Second, don’t ask me why I chose “Lady of Silences.” Well, you can ask if you must, but I don’t have any good answers. Whenever I have to pick an online name or identity, I’m stumped. I have eclectic tastes and interests and am something of a chameleon. For all my passion and strongly voiced opinions, my viewpoint shifts frequently, not the core of what I believe but rather the angle at which I approach things. I chalk it up to the lawyer part of me who always has to try out different arguments and look at things from as many perspectives as I can.

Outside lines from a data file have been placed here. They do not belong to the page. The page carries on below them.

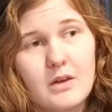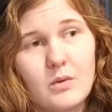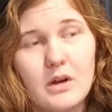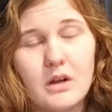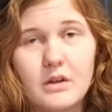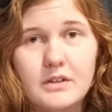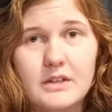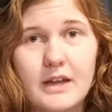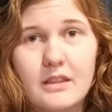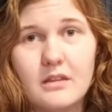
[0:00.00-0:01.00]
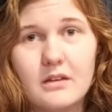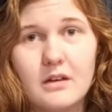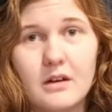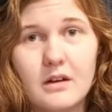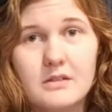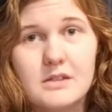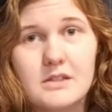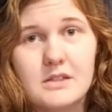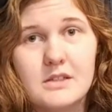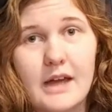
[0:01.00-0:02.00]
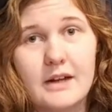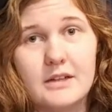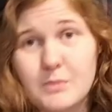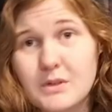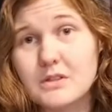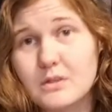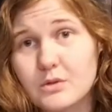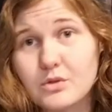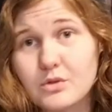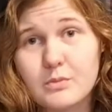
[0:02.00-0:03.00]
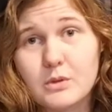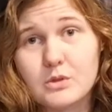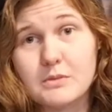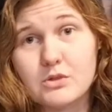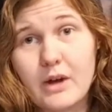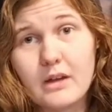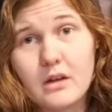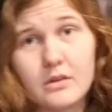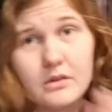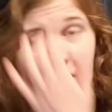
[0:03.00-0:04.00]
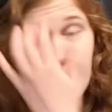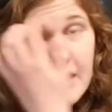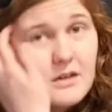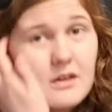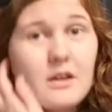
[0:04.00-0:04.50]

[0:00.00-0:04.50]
when I looked at the status, because there was supposed to be tracking on their site,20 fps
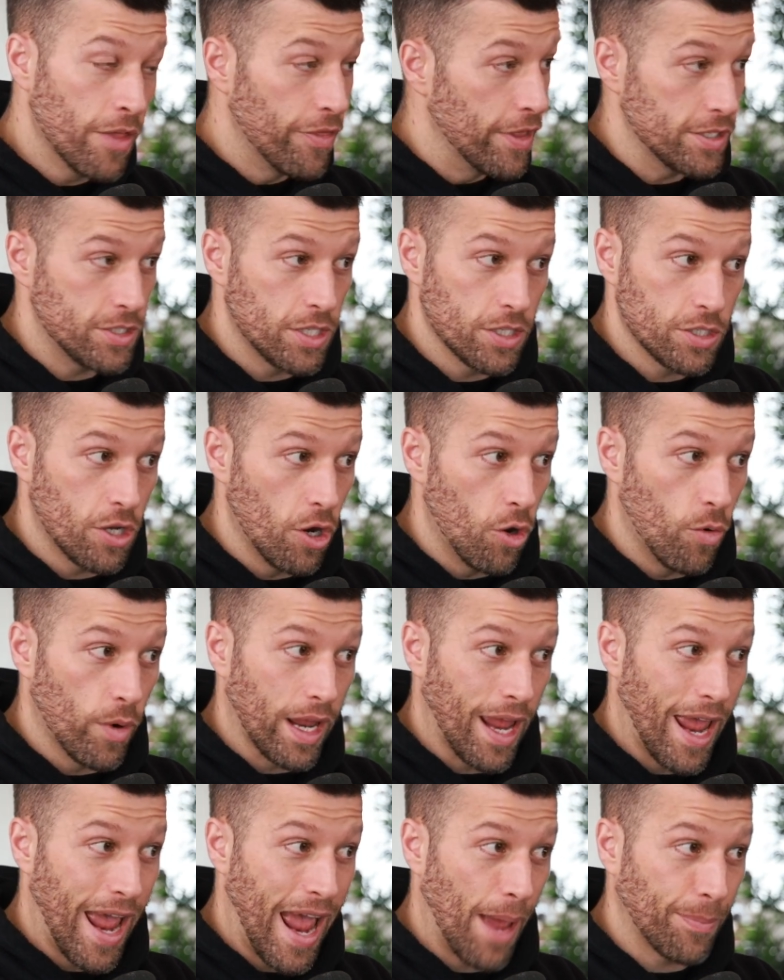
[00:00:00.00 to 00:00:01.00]
This is
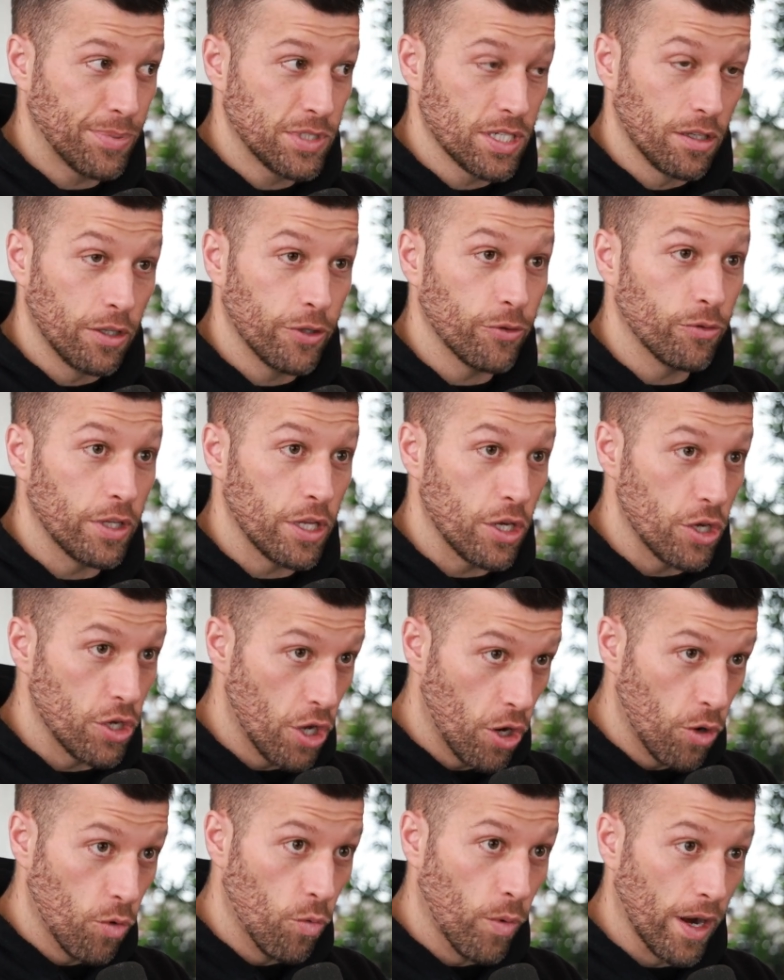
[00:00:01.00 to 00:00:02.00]
going absolutely
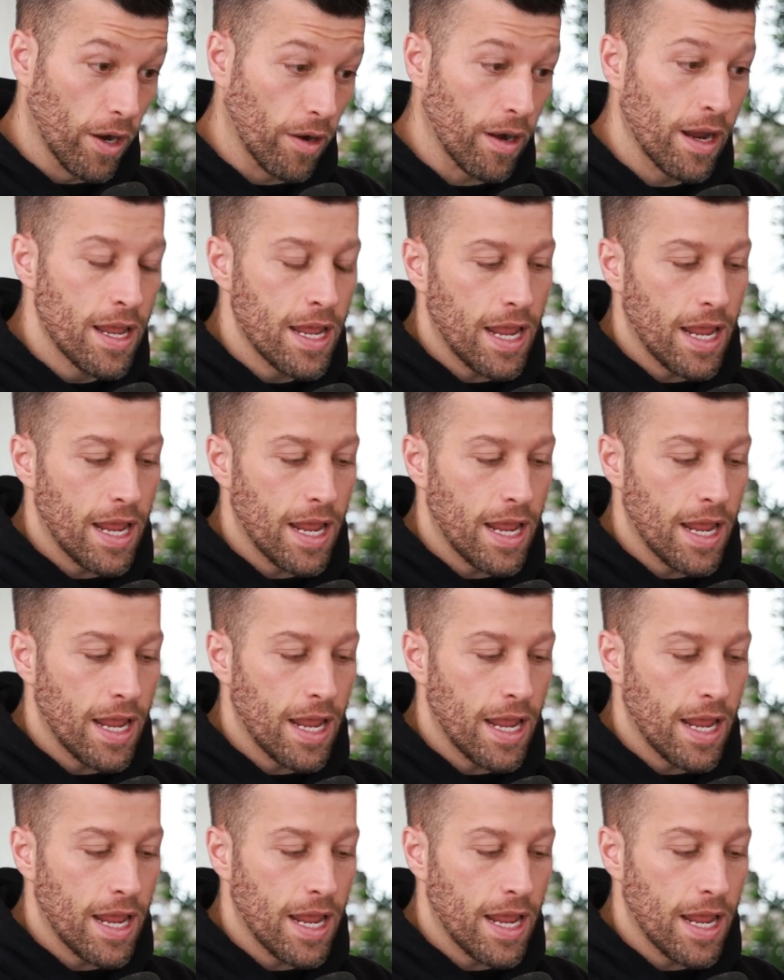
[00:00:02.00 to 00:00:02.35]
nowhere.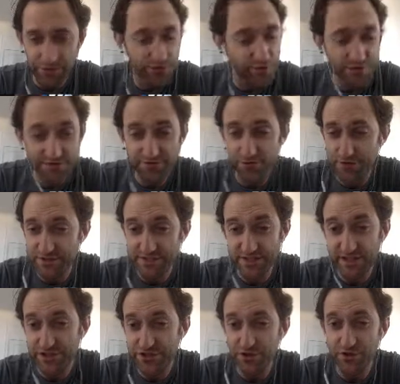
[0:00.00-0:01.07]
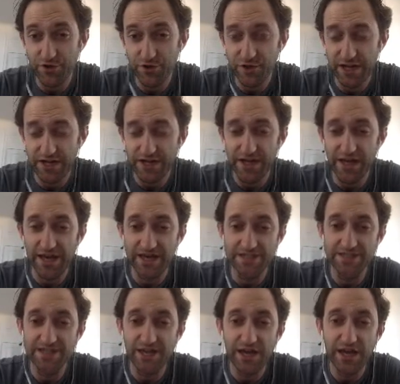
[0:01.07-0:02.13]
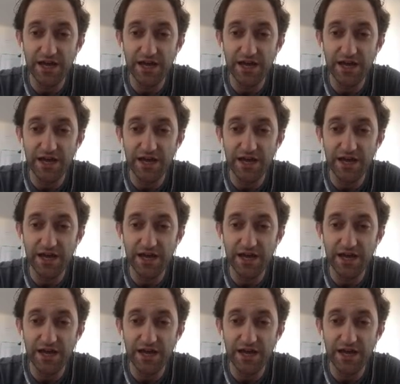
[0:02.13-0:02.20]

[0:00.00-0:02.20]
Of course, Force of Nature no longer has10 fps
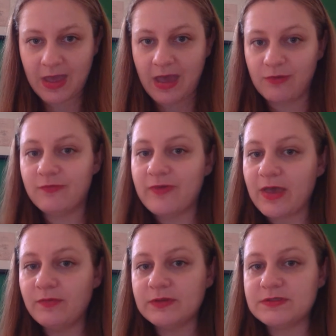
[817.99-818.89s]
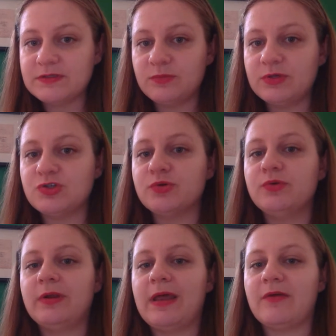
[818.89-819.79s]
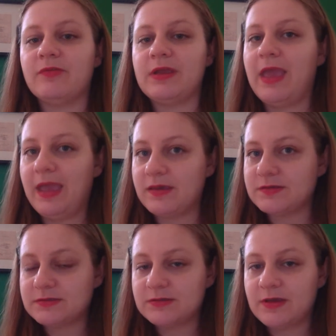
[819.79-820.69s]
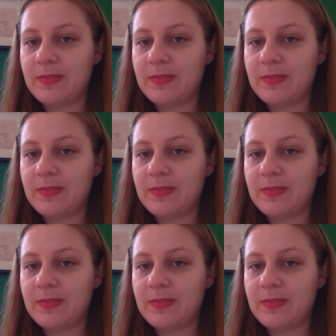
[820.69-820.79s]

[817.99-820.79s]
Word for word: I found this to be true in every case.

While I realize there is far more to Ash Wednesday and other Eliot poems than his dense paradoxical language, something about “Lady of Silences/ Calm and Distressed/ Torn and most whole” struck me. T.S. Eliot has always appealed to me that way - viscerally. I first read him in jr. high. after seeing part of Burnt Norton printed in a ballet programme (“At the still point of the turning world. Neither flesh nor fleshless; Neither from nor towards; at the still point, there the dance is, ….). And years later, as an English major in college, where I found T.S. Eliot scorned as anything but a literary critic, I defiantly kept on reading his poems as word-music without deep thought or, at least, murder-to-dissect comprehension. Now Ash Wednesday is ringing in my ears and I don't begin to know what it all means, but I embrace Our Lady, in her silences and the images of her as spirit, sylph, and the mother at the foot of the cross, as my guide and muse.
Which brings me to my third point: Those who know me know that silence is not one of my virtues. While I’m an introvert by nature, when I write or engage in one-on-one conversations, it’s hard to get me to shut up. Words tumble out haphazardly in great proliferation. Tangents lead to tangents, circle back, and end up in unexpected places. Once upon a time, before I became a lurker, I used to spill cyber ink in great quantities at other kinds of online communities (discussing politics, philosophy, psychology, conservation, etc. – sometimes even religion with fervent atheists). Some liked what I wrote; others tolerated it.
So… as I’m finding it more and more difficult holding back the flood of thoughts, words, and feelings that hits me daily when I read Jake, grandmère, and others, I decided to launch this blog so I’ll have a place to runneth over that will not try the patience of fellow posters or the space limits of Haloscan. Don’t know where it’s going, so please bear with me as I experiment and try to find words that will give back even a fraction of what so many others online give me daily.